The Government could stop the crime wave by appointing school-based police officers, which had the support of principals from both high schools and local police, she said.

"However, we all seem to have been given the run-around and told differing information," Ms Stuckey said.

"Last week my office was informed that no new school-based police officer positions have been committed to since 2012, that is, five years ago.

"In that time, we have witnessed a frightening escalation in youth crime. Given the very recent bomb hoax at Palm Beach Currumbin State High School, a school based police officer is warranted."

Ms Stuckey explained how early on May 3 an envelope containing white powder and a note was left at the school gate, twice sending the school into lockdown.

"Students were advised to stay home. During assembly, a message about a potential bomb was sent through Airdrop by someone in proximity," she said.

"It was discovered that a 13-year-old was responsible for sending the message but did not leave the envelope at the gate. That perpetrator was still being sought.

"There is nothing amusing about this cruel prank, especially in light of shocking terrorist attacks that have claimed innocent lives in numerous locations around the world."

Ms Stuckey said the hoax was designed to terrify an entire school community and wasted many hours of police, fire and rescue resources

Education Minister Kate Jones in responding to Ms Stuckey in a recent Question on Notice has explained that police officers were appointed to schools or a cluster of campuses to fulfil several roles.

Apart from promoting positive relationships between the school community and police, the officers developed crime prevention initiatives, attended to police-related matters and informed youths about the legal process.

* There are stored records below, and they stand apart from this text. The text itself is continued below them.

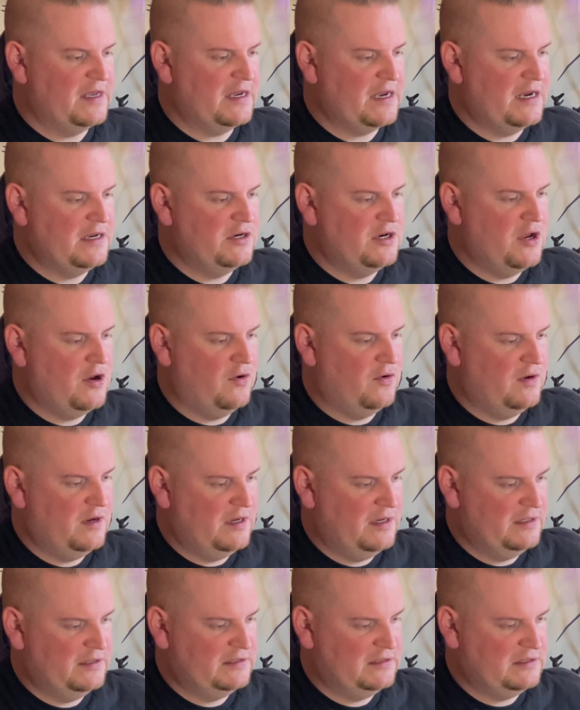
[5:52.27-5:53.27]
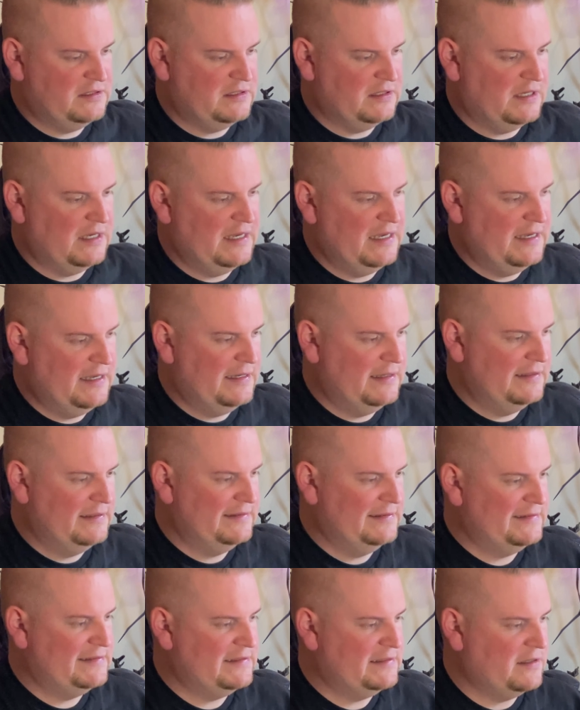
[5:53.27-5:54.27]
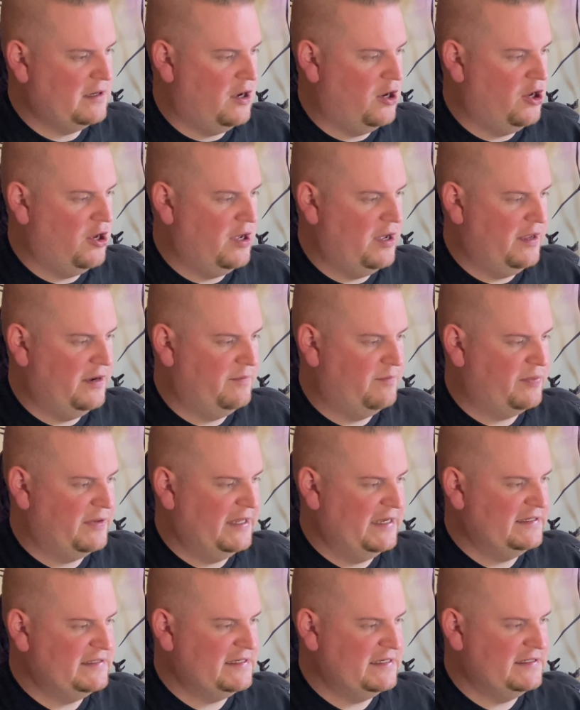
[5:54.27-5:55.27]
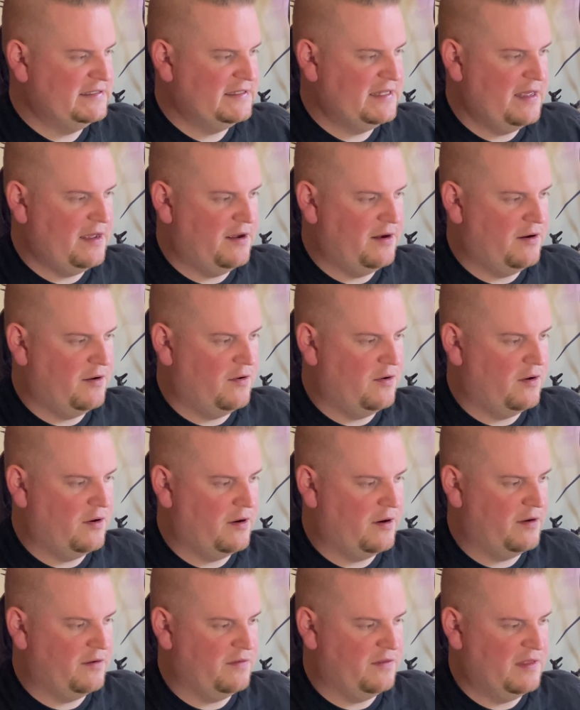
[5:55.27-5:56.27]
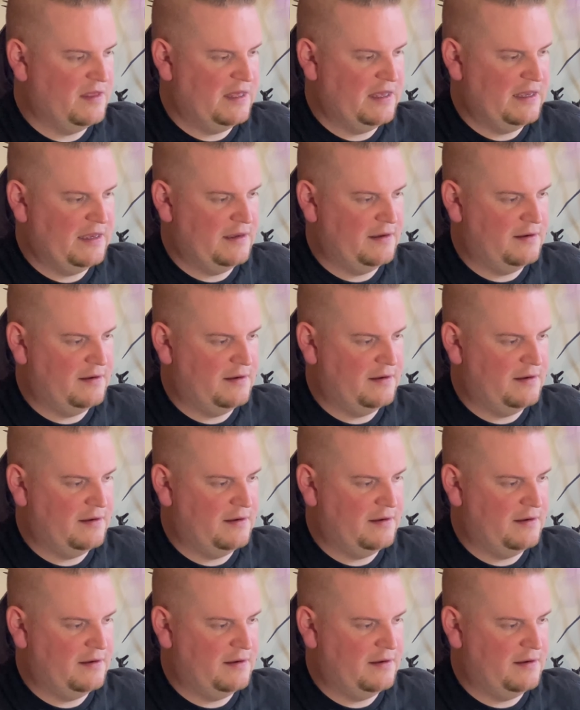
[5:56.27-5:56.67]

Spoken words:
I noticed is on places that are the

An interdepartmental management committee which included representatives from QPS and Education Queensland recommended schools for inclusion in the school-based police officer program, she said.

The key issues considered included school population, social issues and other available youth support networks, Ms Jones added.

Enrolment data shows schools which have police can range from having 437 students at Charters Towers High School to 2810 at Kelvin Grove College in Brisbane.

The Coast has more than 70 Government schools with some campuses experiencing the biggest enrolments in the State.

"Both high schools (Elanora and Palm Beach Currumbin) uphold the highest standards and deserve this," Ms Stuckey said.